→ **Exercise inputs**:

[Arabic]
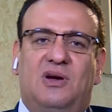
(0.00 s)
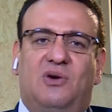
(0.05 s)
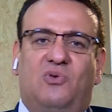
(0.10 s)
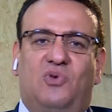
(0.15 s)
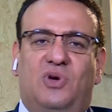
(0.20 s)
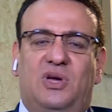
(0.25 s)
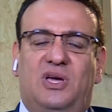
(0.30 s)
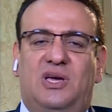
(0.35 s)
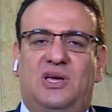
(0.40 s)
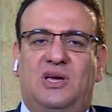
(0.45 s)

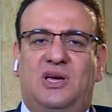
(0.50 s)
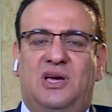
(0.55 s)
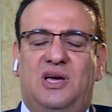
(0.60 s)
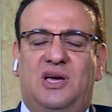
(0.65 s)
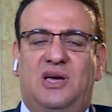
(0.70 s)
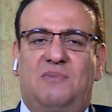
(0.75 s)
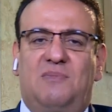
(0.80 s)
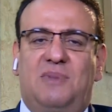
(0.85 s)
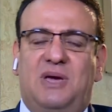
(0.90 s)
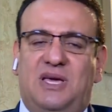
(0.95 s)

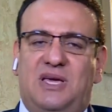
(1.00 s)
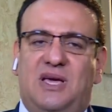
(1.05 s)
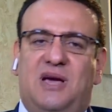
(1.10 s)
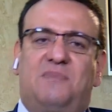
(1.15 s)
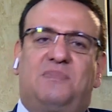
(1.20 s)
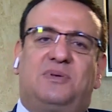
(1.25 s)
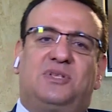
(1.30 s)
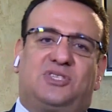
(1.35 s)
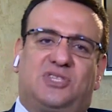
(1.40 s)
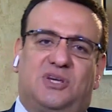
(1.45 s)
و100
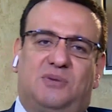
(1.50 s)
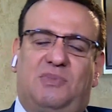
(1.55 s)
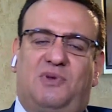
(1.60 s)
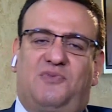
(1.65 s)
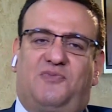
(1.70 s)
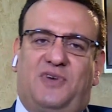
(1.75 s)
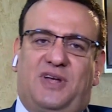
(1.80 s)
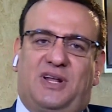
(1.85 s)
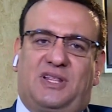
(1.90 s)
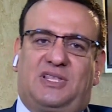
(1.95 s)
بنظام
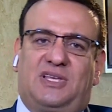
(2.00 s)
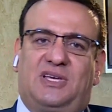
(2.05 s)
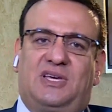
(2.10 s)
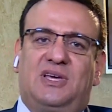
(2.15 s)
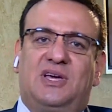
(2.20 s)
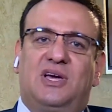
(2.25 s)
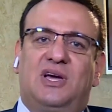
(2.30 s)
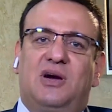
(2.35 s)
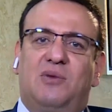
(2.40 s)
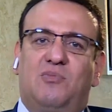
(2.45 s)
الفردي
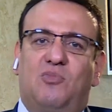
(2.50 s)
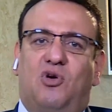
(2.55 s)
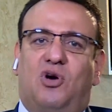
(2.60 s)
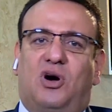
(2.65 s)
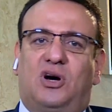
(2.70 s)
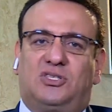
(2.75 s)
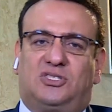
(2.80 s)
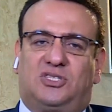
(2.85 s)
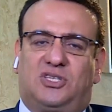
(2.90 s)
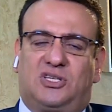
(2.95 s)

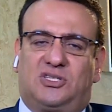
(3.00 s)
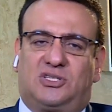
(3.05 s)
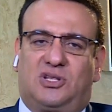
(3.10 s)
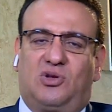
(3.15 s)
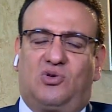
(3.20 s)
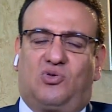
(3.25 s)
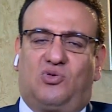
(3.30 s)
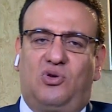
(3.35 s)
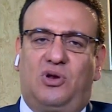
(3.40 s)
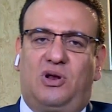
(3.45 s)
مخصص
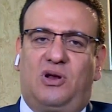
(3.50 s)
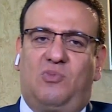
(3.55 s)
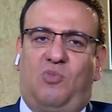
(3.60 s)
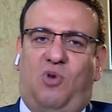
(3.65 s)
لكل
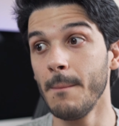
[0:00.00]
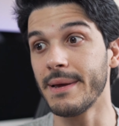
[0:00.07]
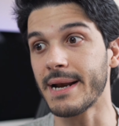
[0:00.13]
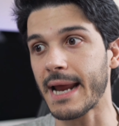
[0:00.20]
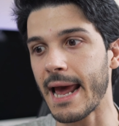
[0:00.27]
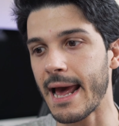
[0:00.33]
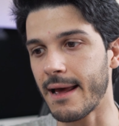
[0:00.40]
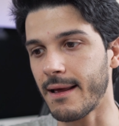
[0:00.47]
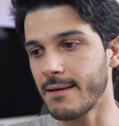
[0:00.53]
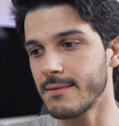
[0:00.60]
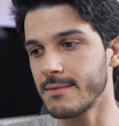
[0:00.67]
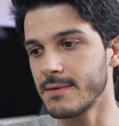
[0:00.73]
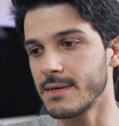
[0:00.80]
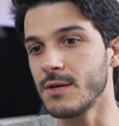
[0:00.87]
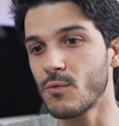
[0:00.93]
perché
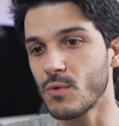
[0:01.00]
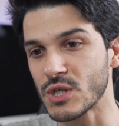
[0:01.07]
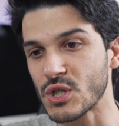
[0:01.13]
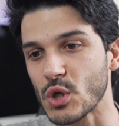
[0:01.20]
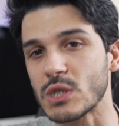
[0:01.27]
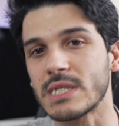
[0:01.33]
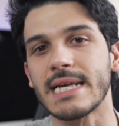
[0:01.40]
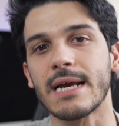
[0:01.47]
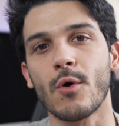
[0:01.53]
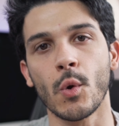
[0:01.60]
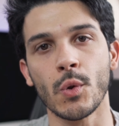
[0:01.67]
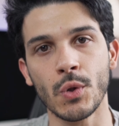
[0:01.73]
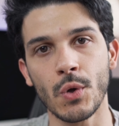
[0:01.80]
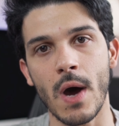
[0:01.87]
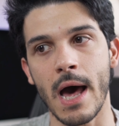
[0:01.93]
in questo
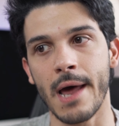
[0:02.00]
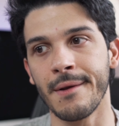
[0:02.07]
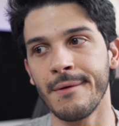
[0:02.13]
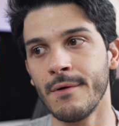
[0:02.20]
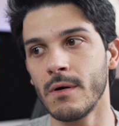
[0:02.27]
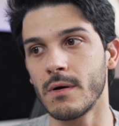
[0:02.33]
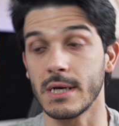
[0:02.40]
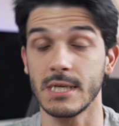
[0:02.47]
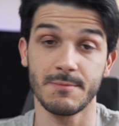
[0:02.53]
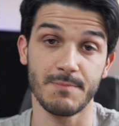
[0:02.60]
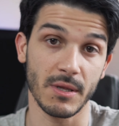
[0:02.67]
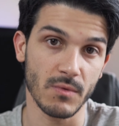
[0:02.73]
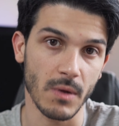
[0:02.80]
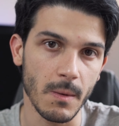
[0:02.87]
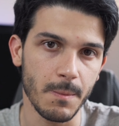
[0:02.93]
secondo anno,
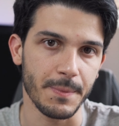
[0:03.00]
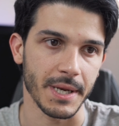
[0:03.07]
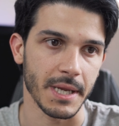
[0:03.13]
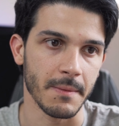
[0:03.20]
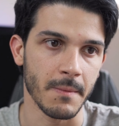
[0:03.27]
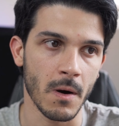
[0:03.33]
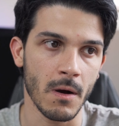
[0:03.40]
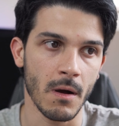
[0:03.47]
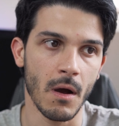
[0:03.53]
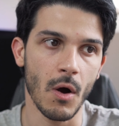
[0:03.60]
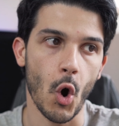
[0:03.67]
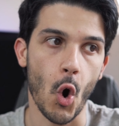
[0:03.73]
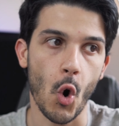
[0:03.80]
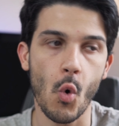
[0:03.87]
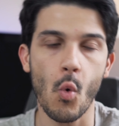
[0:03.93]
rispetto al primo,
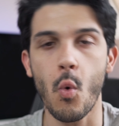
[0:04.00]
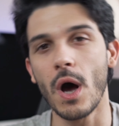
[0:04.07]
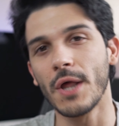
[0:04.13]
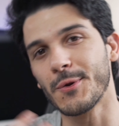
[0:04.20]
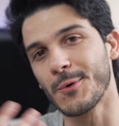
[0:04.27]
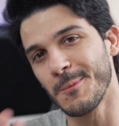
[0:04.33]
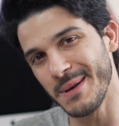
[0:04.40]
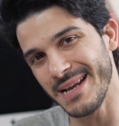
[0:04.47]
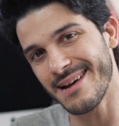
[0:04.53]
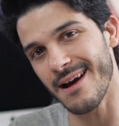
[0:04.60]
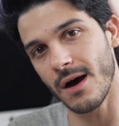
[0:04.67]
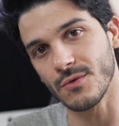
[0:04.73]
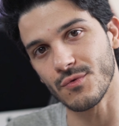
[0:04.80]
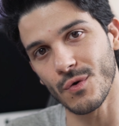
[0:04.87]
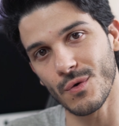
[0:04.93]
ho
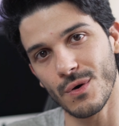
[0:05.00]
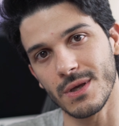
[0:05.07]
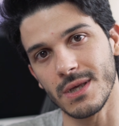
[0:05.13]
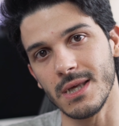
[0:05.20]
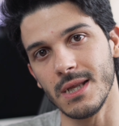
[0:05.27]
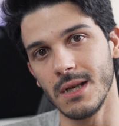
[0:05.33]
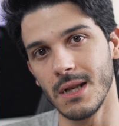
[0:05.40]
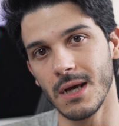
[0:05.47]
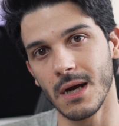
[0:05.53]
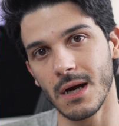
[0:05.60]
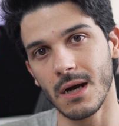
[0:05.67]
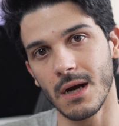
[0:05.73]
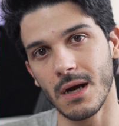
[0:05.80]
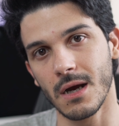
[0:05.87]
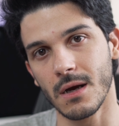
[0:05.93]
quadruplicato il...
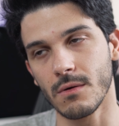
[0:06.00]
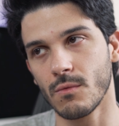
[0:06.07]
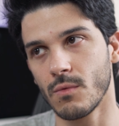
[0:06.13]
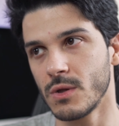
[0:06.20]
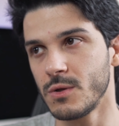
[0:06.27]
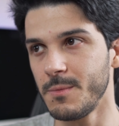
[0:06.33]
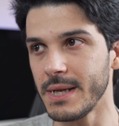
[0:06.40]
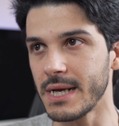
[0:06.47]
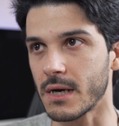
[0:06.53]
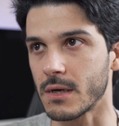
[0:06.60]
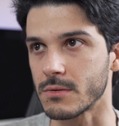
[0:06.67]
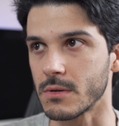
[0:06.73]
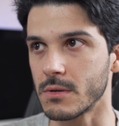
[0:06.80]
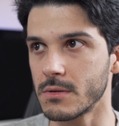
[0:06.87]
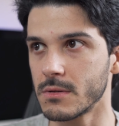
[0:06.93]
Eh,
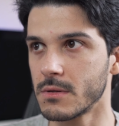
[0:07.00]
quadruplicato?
==
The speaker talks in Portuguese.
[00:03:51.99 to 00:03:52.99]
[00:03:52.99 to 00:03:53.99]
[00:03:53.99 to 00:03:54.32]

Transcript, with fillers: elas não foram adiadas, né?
--
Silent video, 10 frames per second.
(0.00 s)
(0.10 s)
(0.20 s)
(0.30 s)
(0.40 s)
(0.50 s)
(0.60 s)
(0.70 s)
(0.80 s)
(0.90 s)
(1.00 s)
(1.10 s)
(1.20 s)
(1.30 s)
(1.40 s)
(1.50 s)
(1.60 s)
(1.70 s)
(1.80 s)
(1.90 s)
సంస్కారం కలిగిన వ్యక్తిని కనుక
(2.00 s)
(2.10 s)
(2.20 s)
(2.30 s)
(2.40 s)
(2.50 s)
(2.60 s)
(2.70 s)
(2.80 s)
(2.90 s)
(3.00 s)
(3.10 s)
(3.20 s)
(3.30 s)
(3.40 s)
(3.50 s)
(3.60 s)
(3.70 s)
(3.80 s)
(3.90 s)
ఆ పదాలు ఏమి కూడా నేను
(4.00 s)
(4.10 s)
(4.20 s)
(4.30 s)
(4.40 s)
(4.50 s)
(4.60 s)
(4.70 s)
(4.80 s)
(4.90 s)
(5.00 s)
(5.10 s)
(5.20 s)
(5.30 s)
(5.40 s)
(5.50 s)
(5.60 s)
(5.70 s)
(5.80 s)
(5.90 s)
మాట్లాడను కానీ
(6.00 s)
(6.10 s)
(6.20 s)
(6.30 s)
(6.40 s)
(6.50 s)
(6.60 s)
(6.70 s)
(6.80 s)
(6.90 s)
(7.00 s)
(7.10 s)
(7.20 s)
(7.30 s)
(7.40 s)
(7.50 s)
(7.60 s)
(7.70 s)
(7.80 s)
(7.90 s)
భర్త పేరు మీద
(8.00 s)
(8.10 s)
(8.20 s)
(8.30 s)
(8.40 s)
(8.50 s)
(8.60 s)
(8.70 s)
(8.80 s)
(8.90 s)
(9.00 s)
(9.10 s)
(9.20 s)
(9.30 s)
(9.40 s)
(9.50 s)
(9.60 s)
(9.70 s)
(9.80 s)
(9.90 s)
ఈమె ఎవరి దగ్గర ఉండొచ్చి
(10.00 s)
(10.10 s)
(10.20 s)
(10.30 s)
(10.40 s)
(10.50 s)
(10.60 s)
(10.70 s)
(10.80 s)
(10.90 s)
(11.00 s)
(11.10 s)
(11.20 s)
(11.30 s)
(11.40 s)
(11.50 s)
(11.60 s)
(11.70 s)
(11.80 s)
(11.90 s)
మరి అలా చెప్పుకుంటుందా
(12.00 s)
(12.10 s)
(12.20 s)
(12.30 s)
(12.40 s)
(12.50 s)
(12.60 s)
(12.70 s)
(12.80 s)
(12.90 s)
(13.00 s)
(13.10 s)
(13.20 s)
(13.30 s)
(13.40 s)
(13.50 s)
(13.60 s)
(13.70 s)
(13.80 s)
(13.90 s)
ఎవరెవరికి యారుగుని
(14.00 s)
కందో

→ **What you are asked to do**: Here the job is to set down exactly the lines of the material above that fall between the one with "[00:03:51.99 to 00:03:52.99]" and the one with "Transcript, with fillers: elas", inclusive, and nothing beyond them.

→ **Solution**:
[00:03:51.99 to 00:03:52.99]
[00:03:52.99 to 00:03:53.99]
[00:03:53.99 to 00:03:54.32]

Transcript, with fillers: elas não foram adiadas, né?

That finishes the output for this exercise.